La primera construcción románica en añadir la galería porticada que copiarían luego los alarifes en muchos de los templos de Soria, Segovia y Burgos, fue la de San Miguel en San Esteban de Gormaz, que conserva sus trazas del siglo XI. En sus capiteles de influencia árabe observé extraños animales, guerreros y bailarinas, y en el canecillo de la puerta un monje sostenía un libro abierto con el nombre del cantero y la fecha grabada: 1081. En 2009 se recuperó en sus muros el primitivo revoco pintado con figuras humanas, animales, estrellas y misteriosos grafitis con fechas y símbolos, y las excavaciones hallaron además una gran necrópolis y los silos islámicos sobre los que asienta. Más allá de la iglesia, un lagar comunal muestra la elaboración tradicional del vino, y un sendero sube hasta la muralla musulmana, de la que solo quedan algunos lienzos casi derruidos. Se puede descender luego por el cerro del castillo entre las más de trescientas bodegas que los lugareños han excavado en la roca. Desde sus miradores, entre la amalgama de tejados ocres, se divisaba la espadaña de la otra joya románica de San Esteban: Nuestra Señora del Rivero, y al otro lado el puente de dieciséis ojos cortando en dos la cinta azul del Duero, y la llanura soriana dilatándose en un verde vivo.

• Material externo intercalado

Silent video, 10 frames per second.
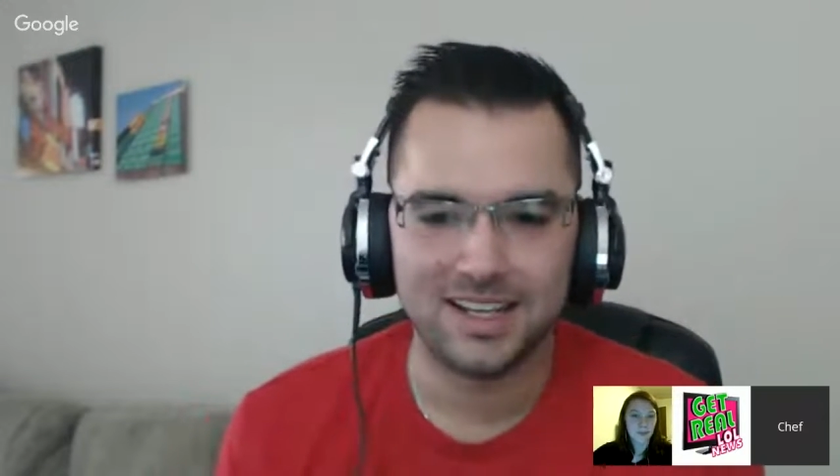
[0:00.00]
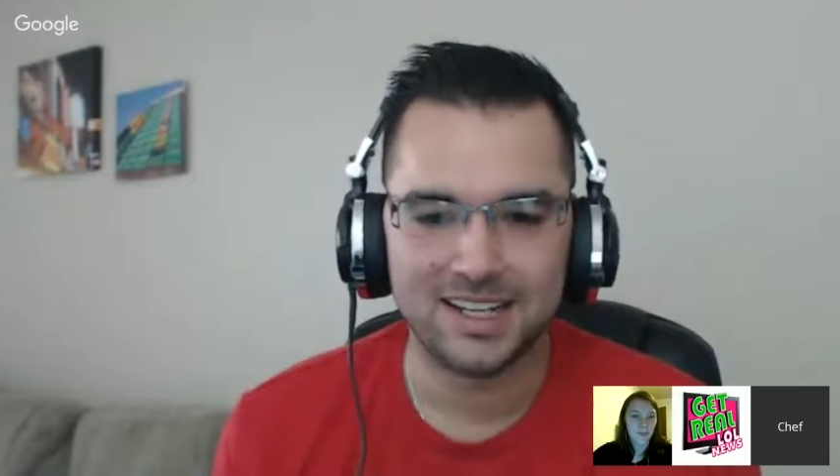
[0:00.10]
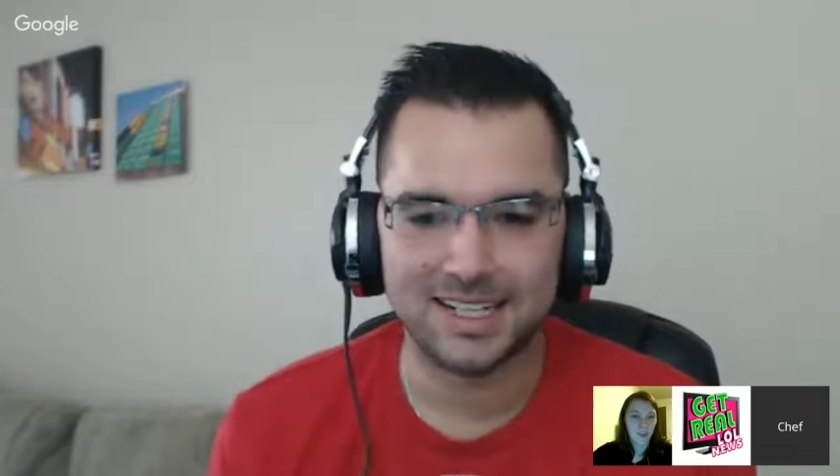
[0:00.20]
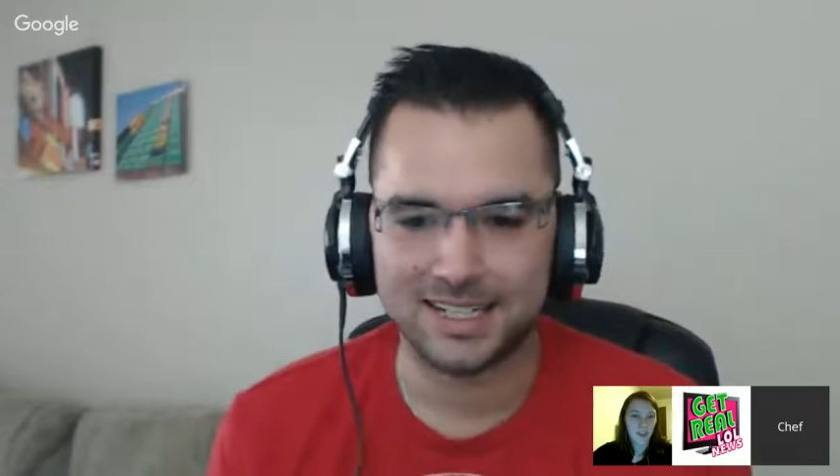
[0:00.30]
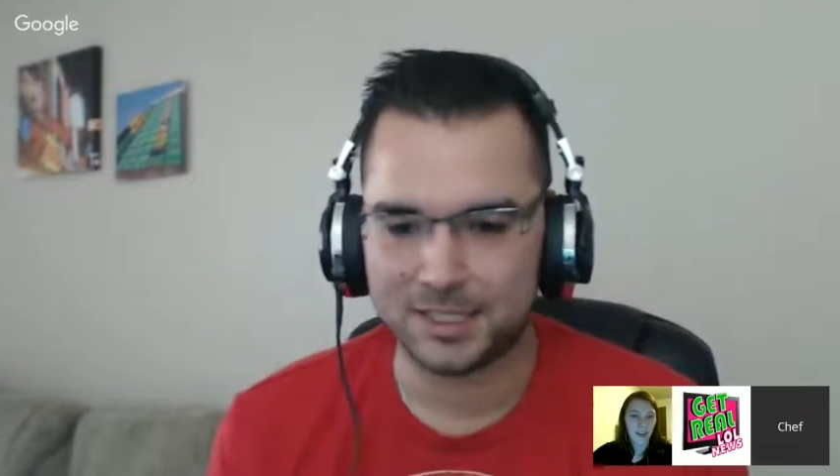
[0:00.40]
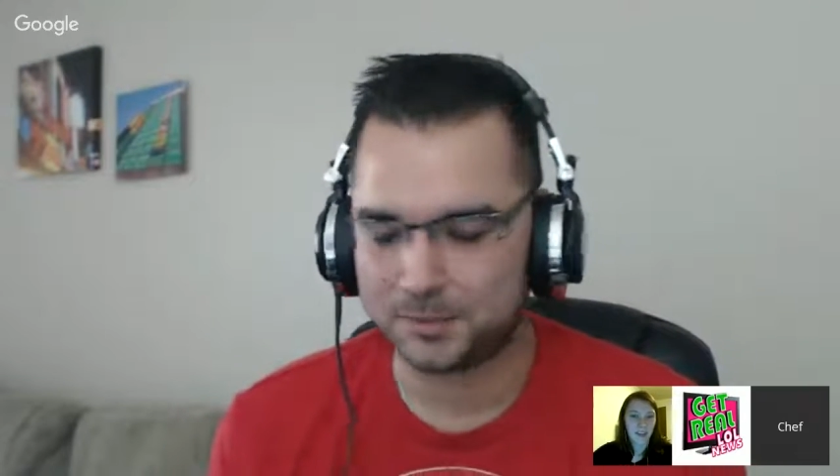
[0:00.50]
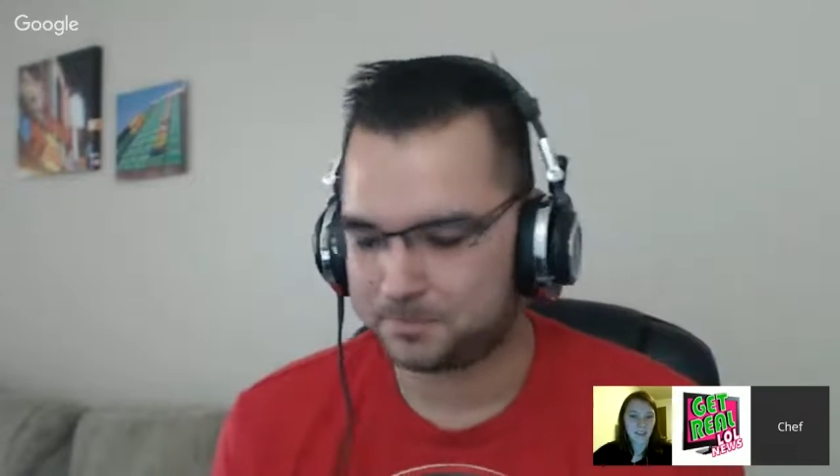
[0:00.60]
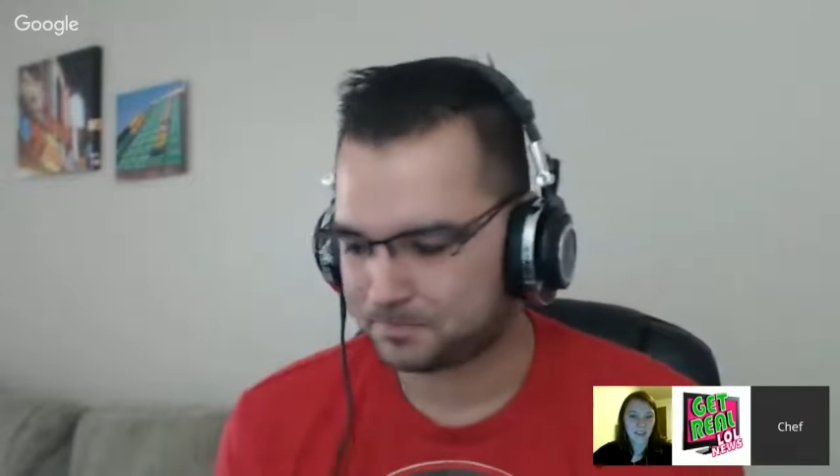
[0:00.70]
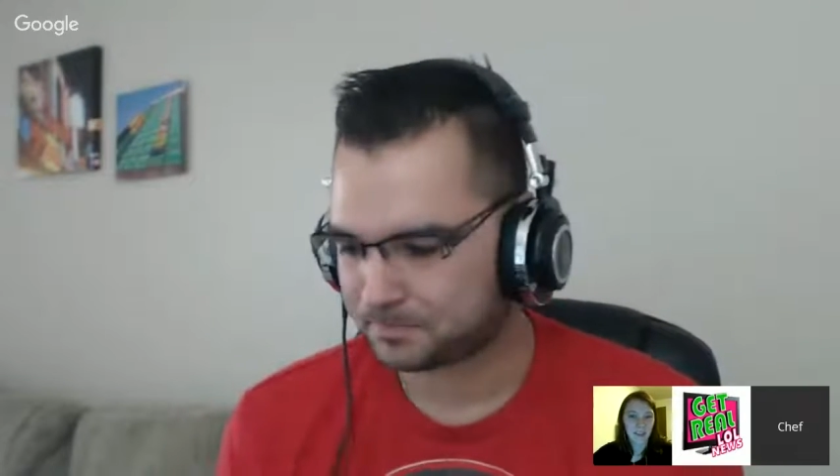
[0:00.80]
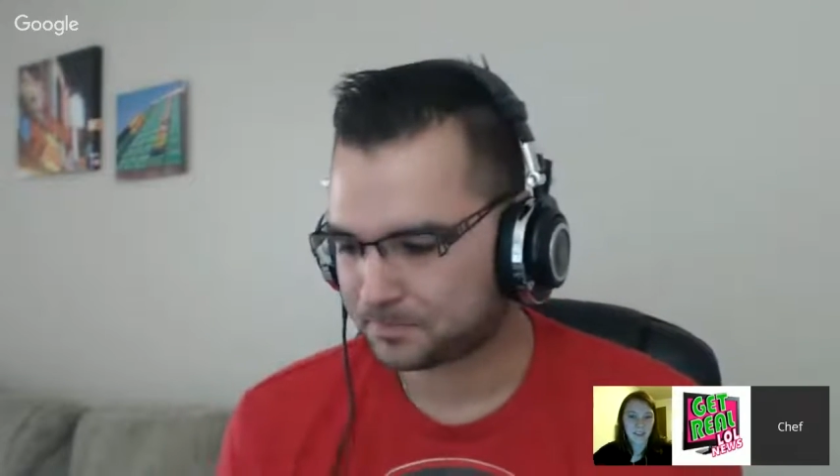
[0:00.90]

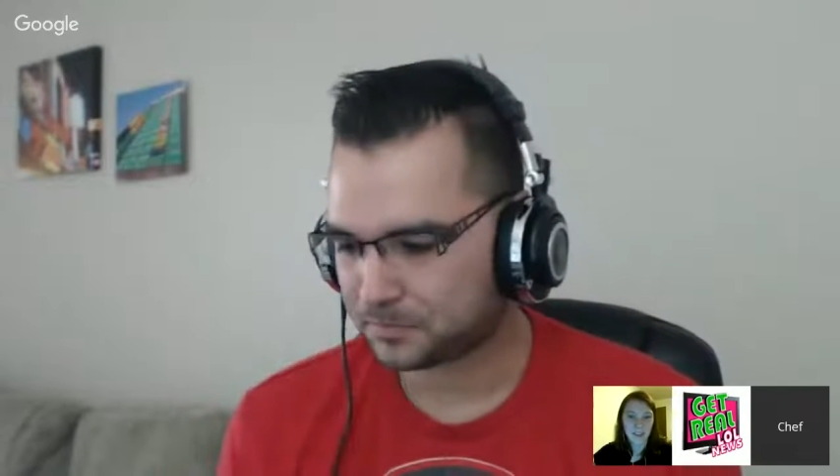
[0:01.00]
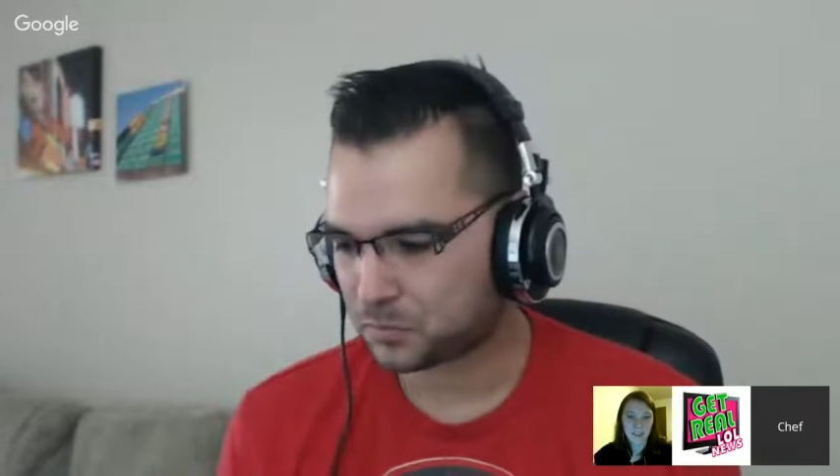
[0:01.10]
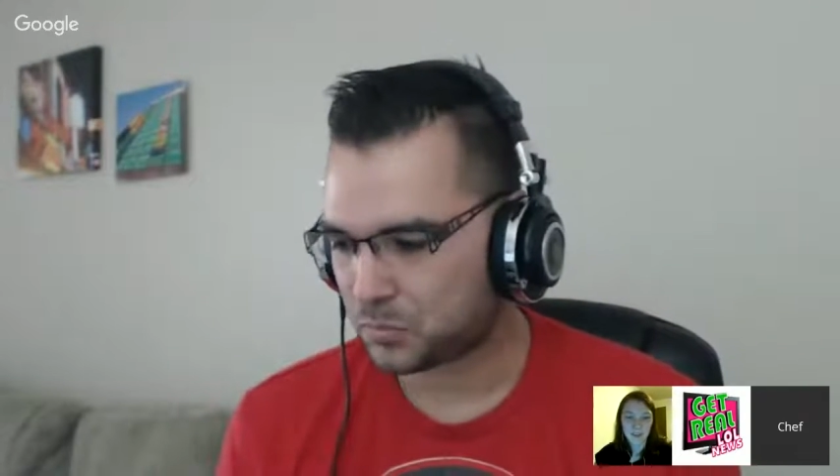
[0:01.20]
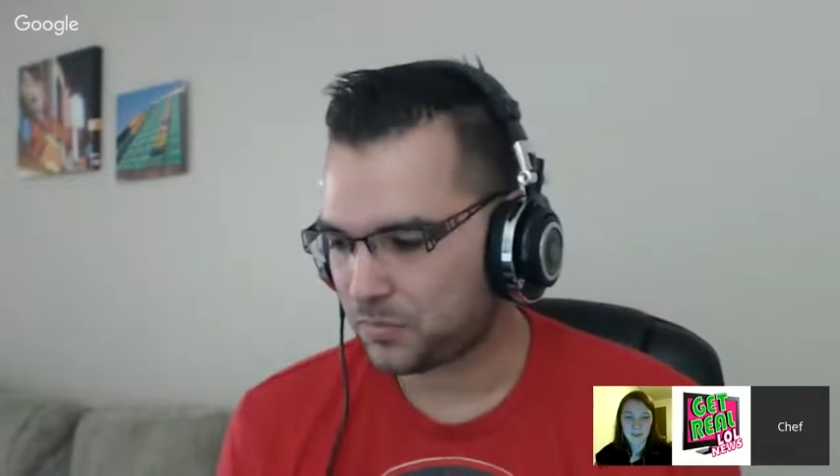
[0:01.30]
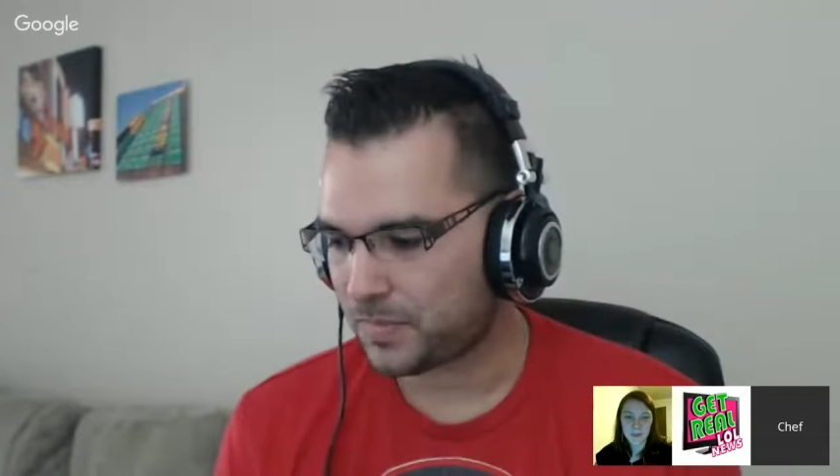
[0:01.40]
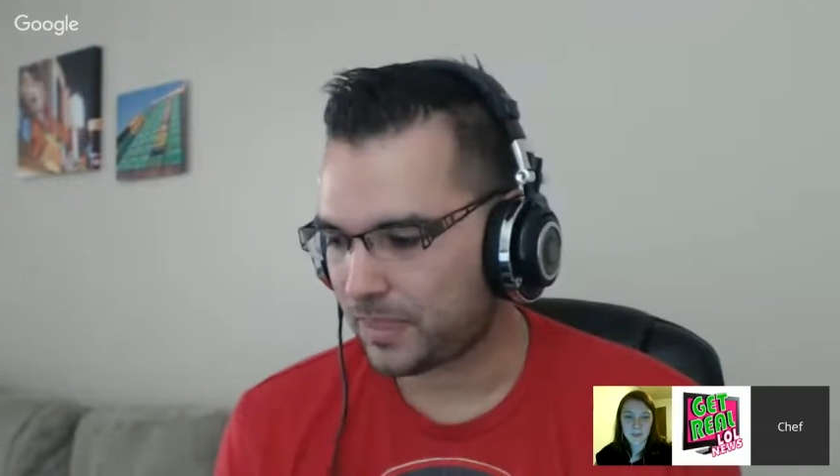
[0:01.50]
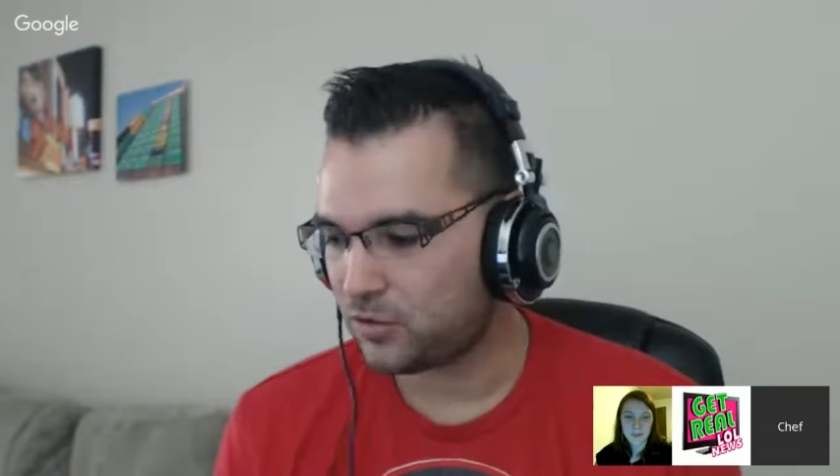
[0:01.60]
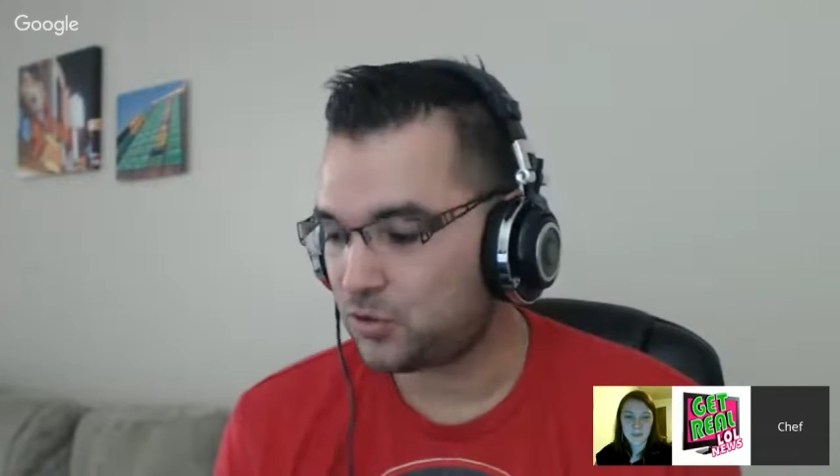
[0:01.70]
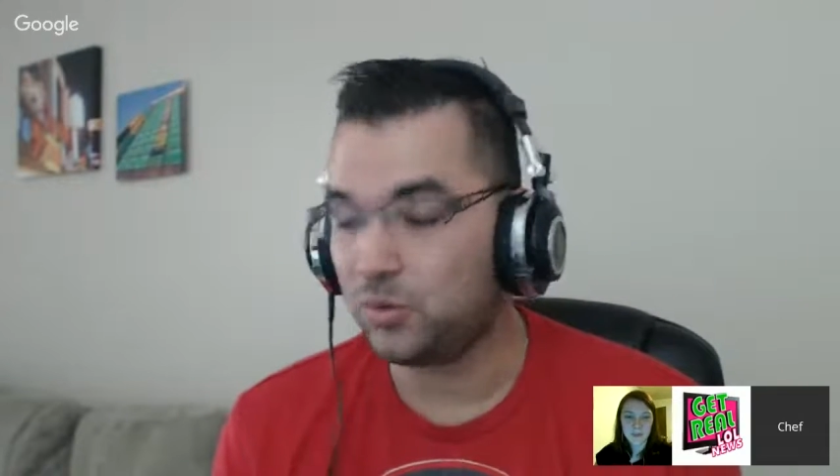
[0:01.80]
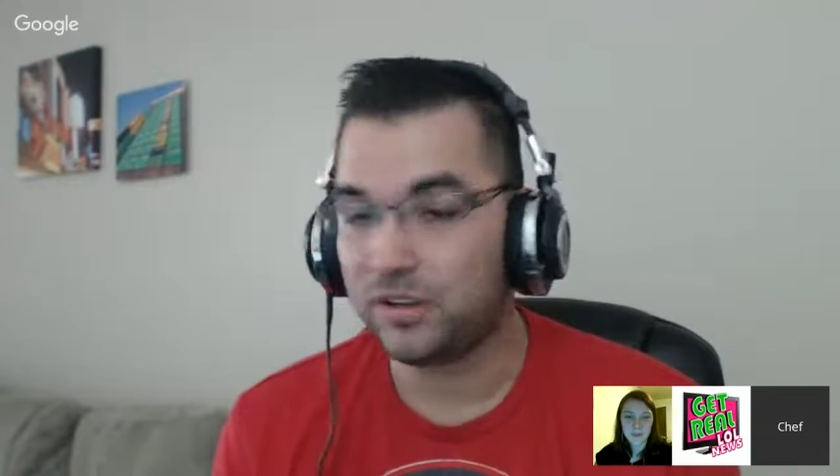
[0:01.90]

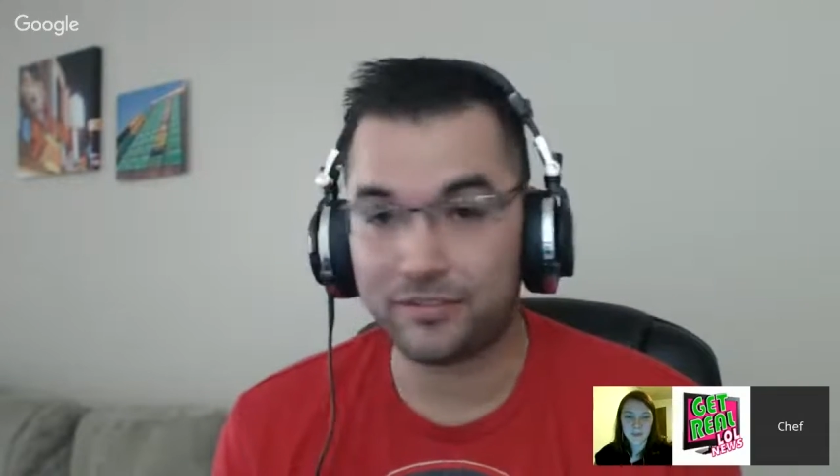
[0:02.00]
To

En torno a San Esteban de Gormaz hay pequeñas poblaciones con más maravillas románicas. A pocos kilómetros, Rejas de San Esteban tiene también lagares y bodegas subterráneas, y dos bellas iglesias porticadas: la de San Ginés, que se restauró en el XVIII pero conserva su portada y la galería, y la de San Martín, que se veía primorosamente remozada mostrando su aspecto original del siglo XII. Vigilada por las severas ruinas de un castillo templario, Nuestra Señora de la Asunción en Castillejo de Robledo narra en sus coloridos frescos tardogóticos el episodio de la Afrenta de Corpes del Cantar de mío Cid, y sus canecillos están tallados con sugerentes escenas eróticas. Vi más figuras retozando en los canecillos de la iglesia de San Martín, en la apacible aldea de Miño de San Esteban. También vuelvo a veces con la mente a su pequeña plaza, donde había una fuente y un cerezo florecido, y solo se oía el canto de los pájaros.